» TRY IT:
Only the lines from the one containing "[0:00.20-0:00.40]" through the end of the records should be retyped, exactly and including both ends; pictures stay out.

» DATASET EXCERPTS:

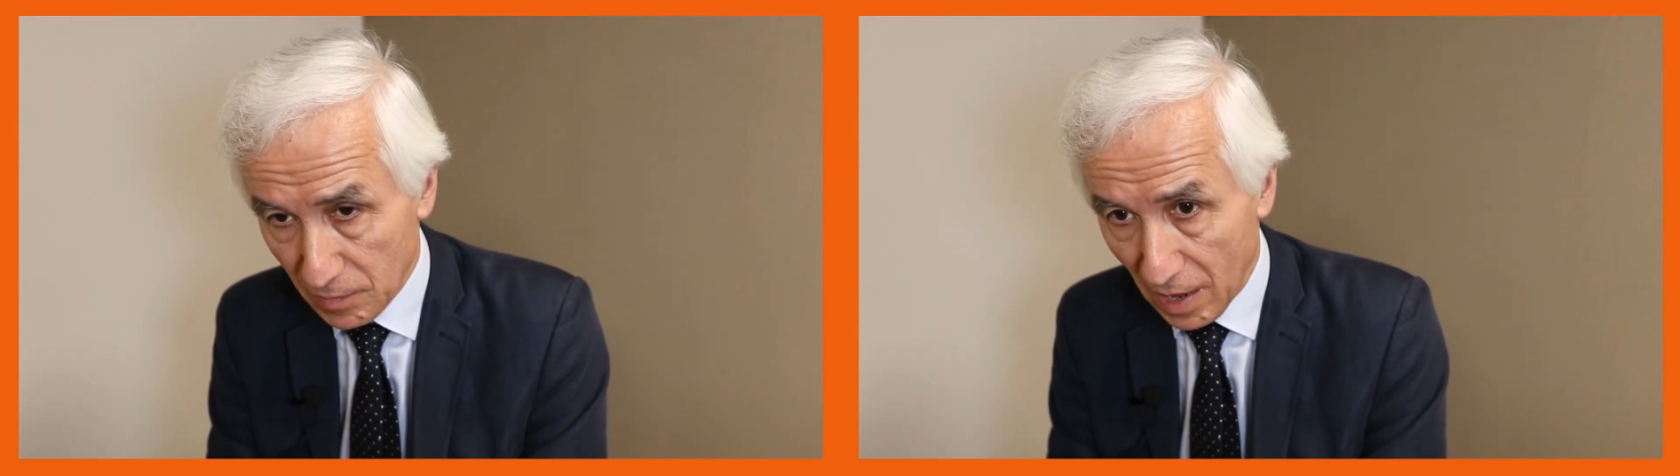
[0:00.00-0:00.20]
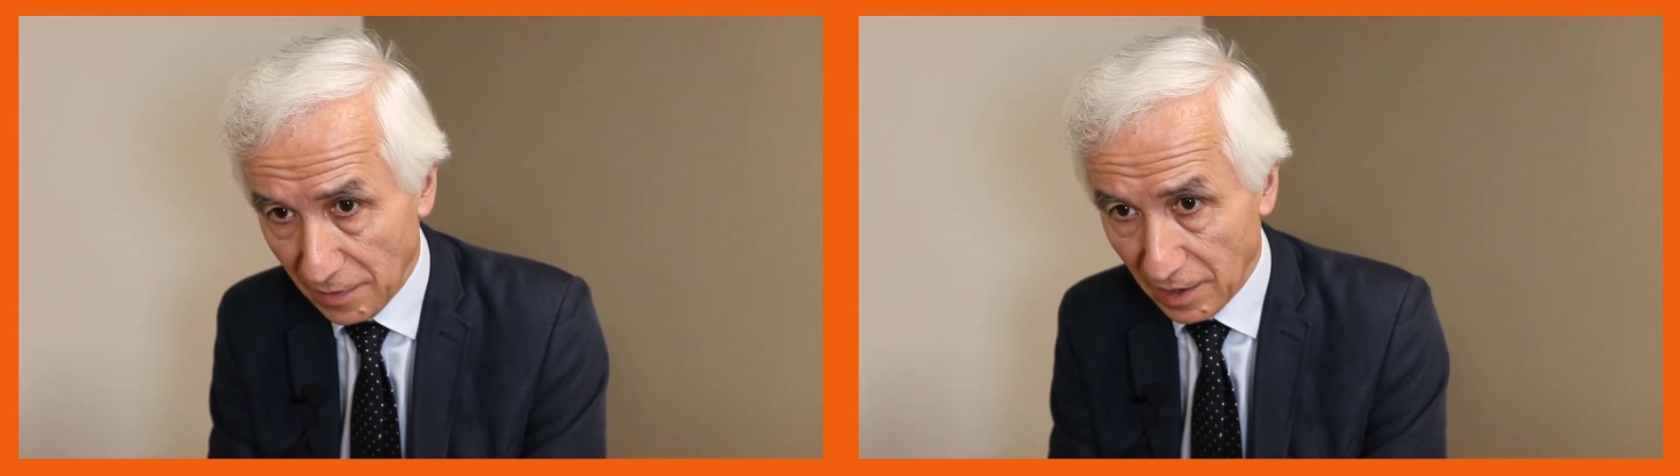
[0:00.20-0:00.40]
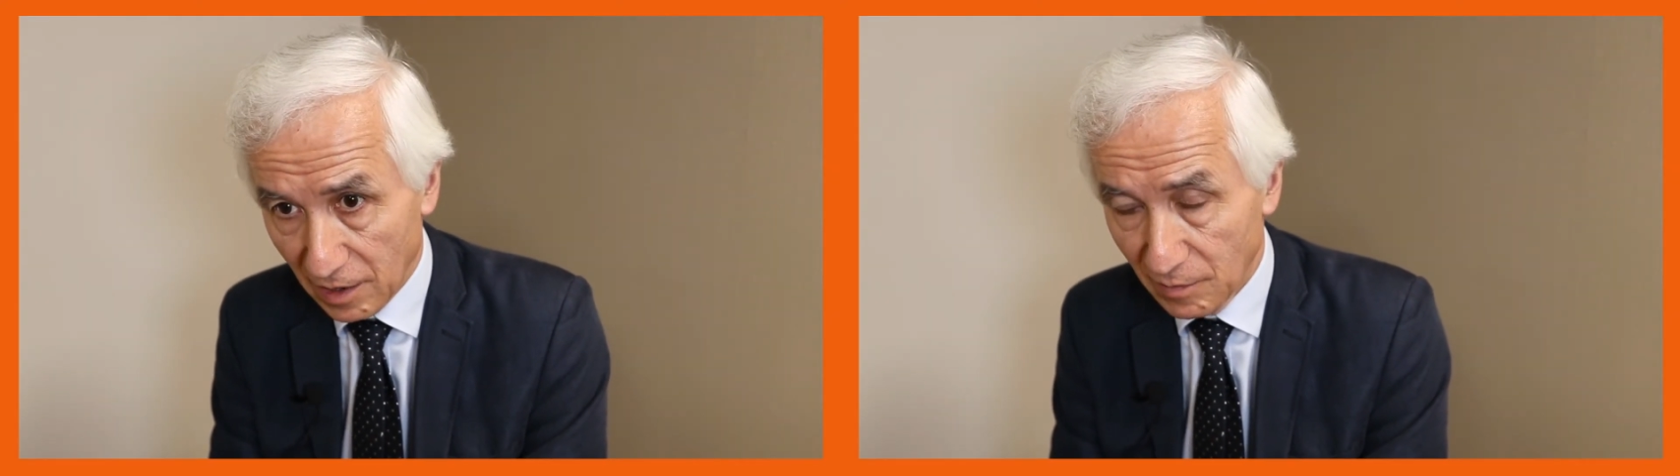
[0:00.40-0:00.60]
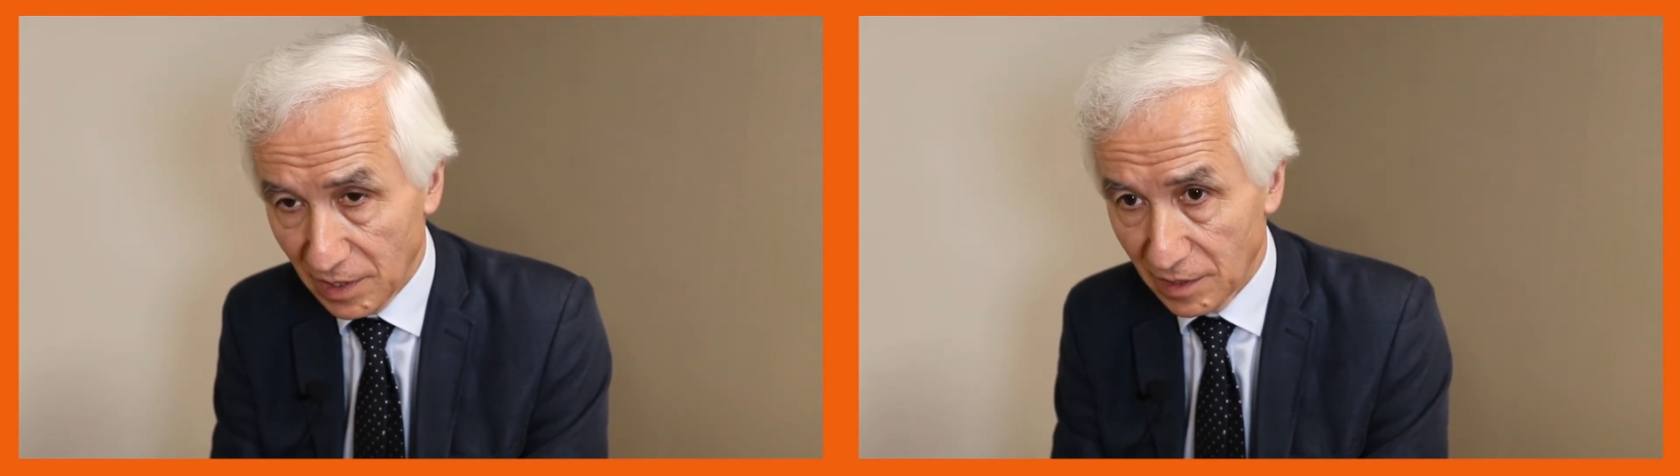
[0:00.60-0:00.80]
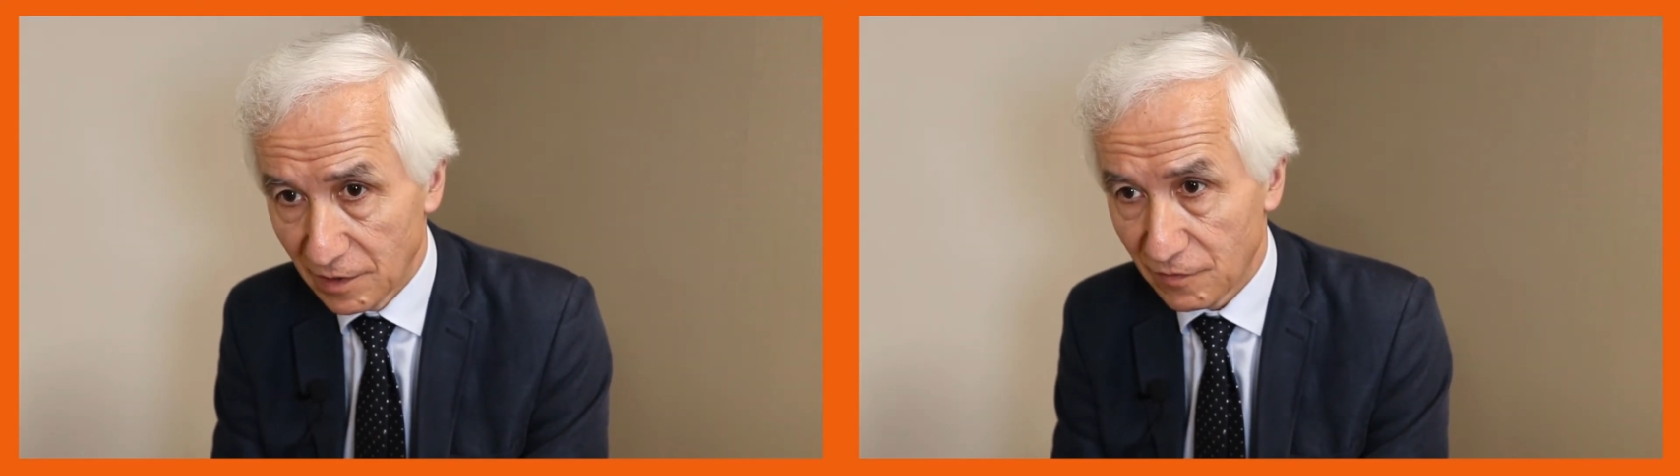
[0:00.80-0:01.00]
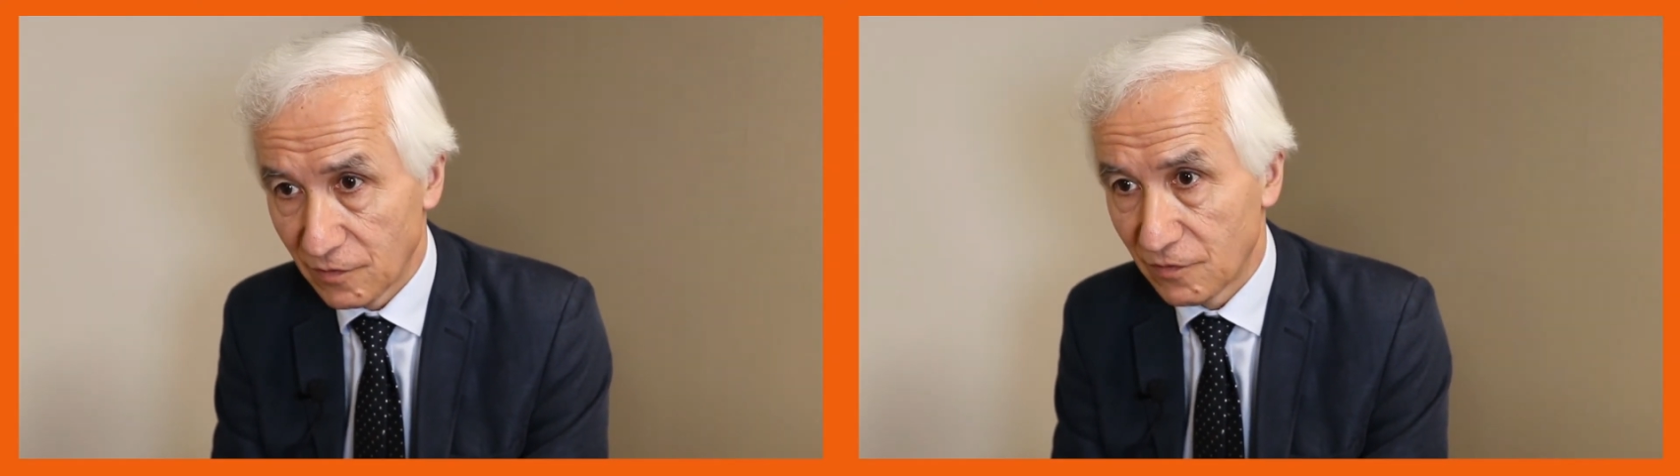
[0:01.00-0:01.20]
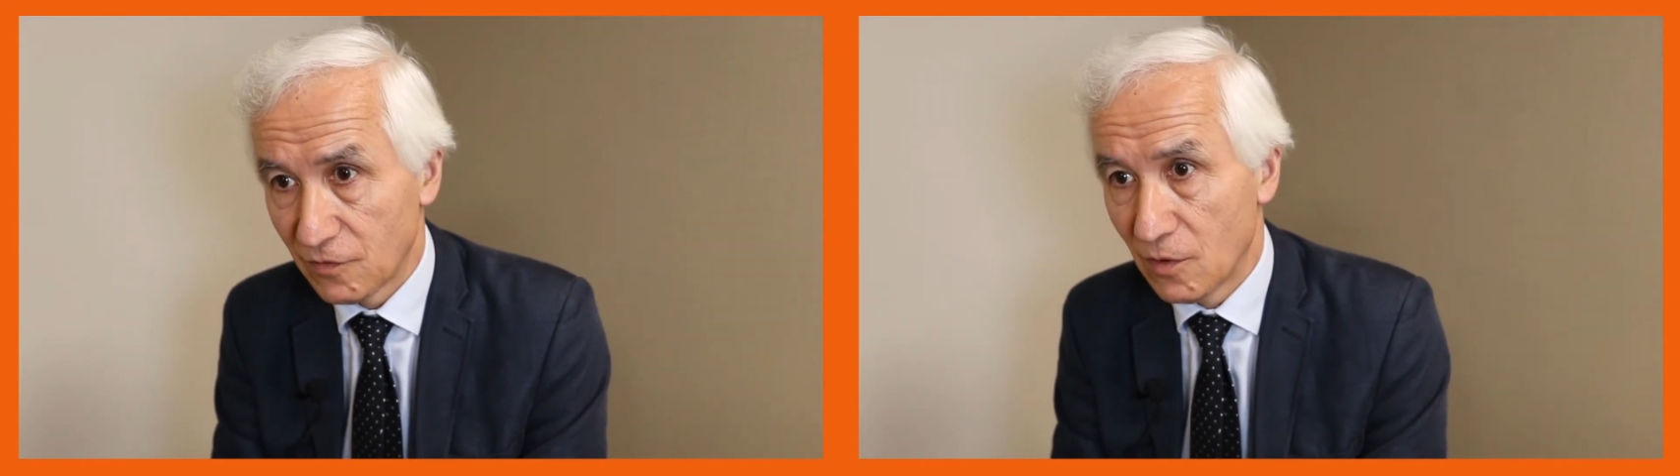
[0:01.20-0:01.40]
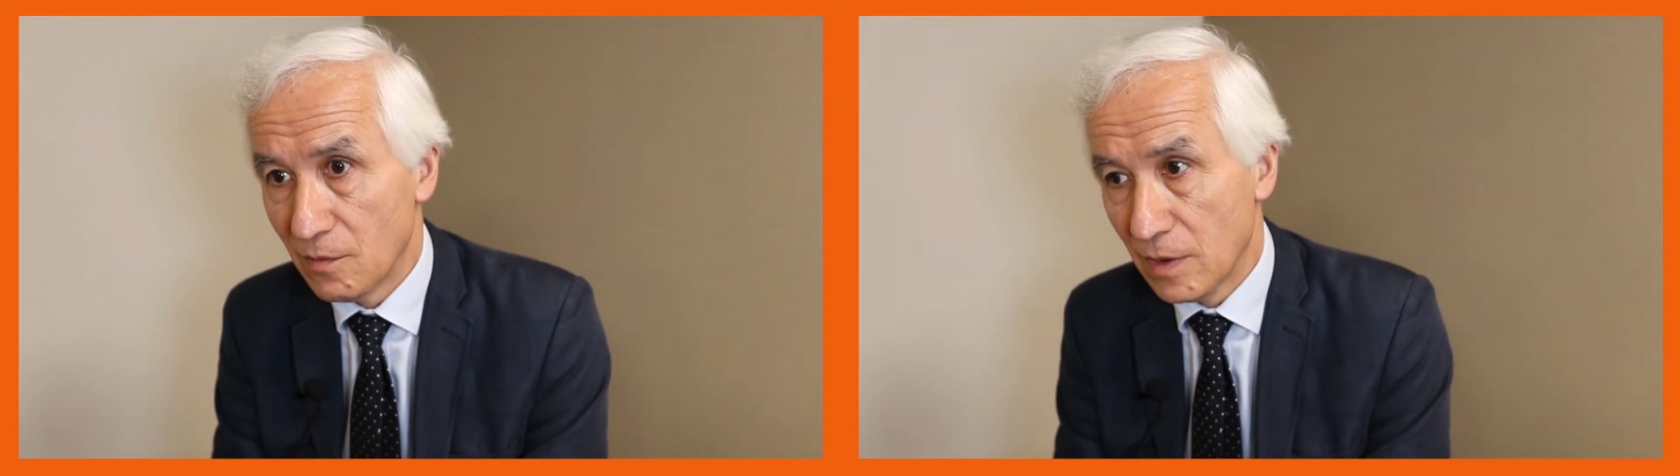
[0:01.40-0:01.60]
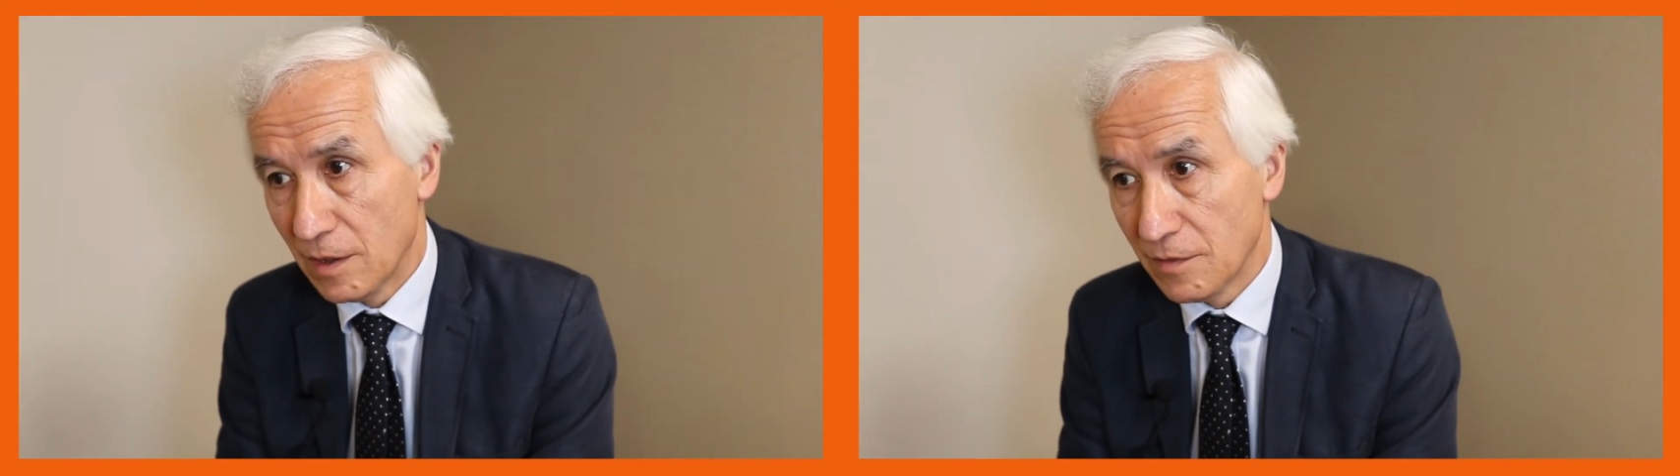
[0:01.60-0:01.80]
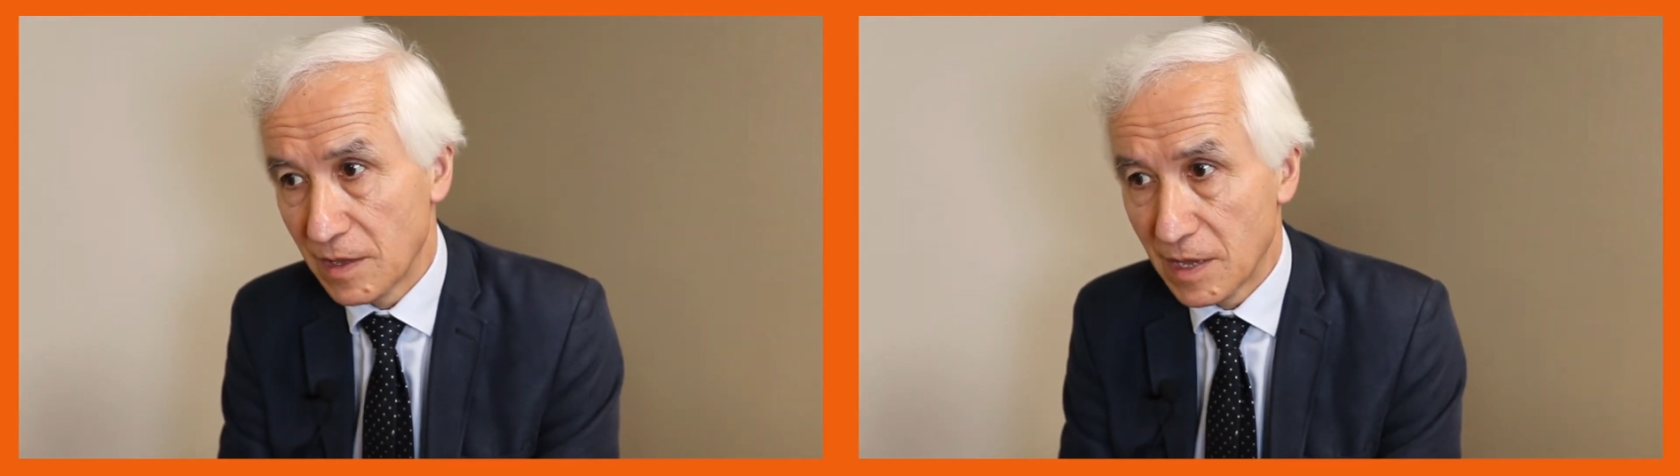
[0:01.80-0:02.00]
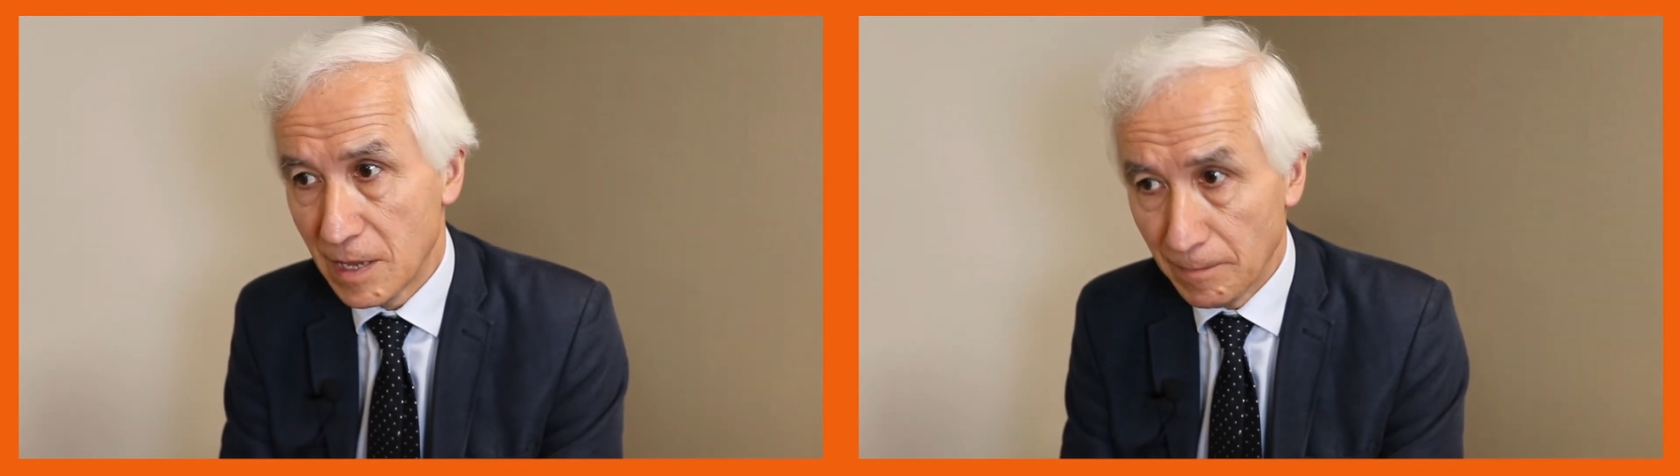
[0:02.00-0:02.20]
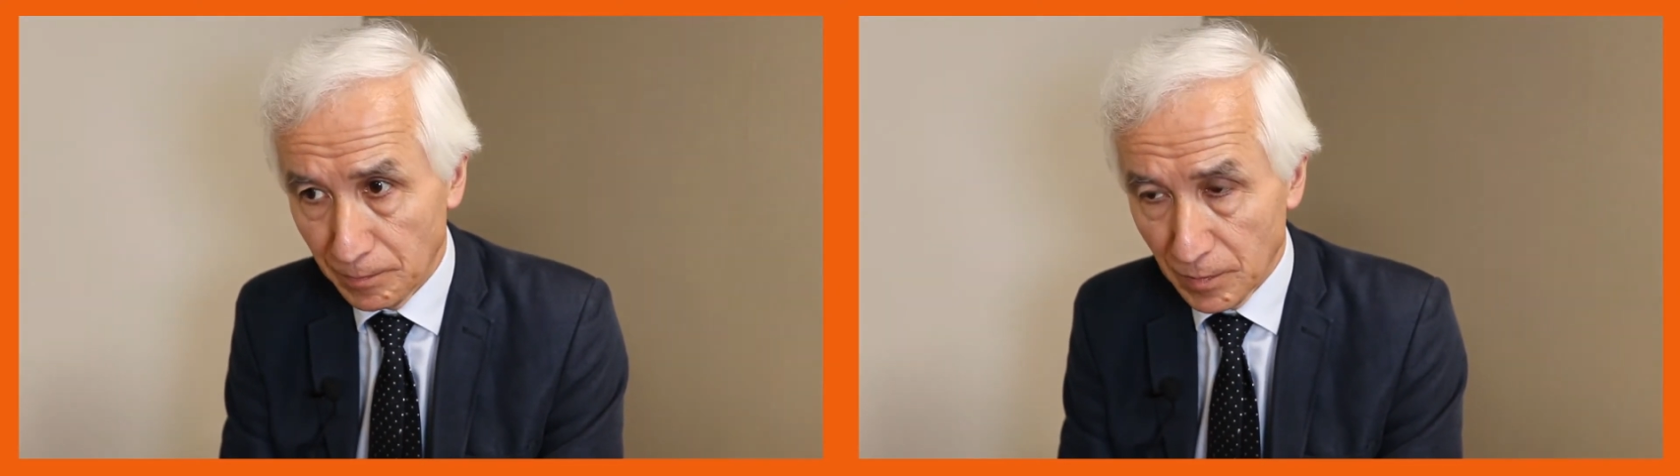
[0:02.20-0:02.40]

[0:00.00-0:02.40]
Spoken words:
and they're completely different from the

» ANSWER AREA:
[0:00.20-0:00.40]
[0:00.40-0:00.60]
[0:00.60-0:00.80]
[0:00.80-0:01.00]
[0:01.00-0:01.20]
[0:01.20-0:01.40]
[0:01.40-0:01.60]
[0:01.60-0:01.80]
[0:01.80-0:02.00]
[0:02.00-0:02.20]
[0:02.20-0:02.40]

[0:00.00-0:02.40]
Spoken words:
and they're completely different from the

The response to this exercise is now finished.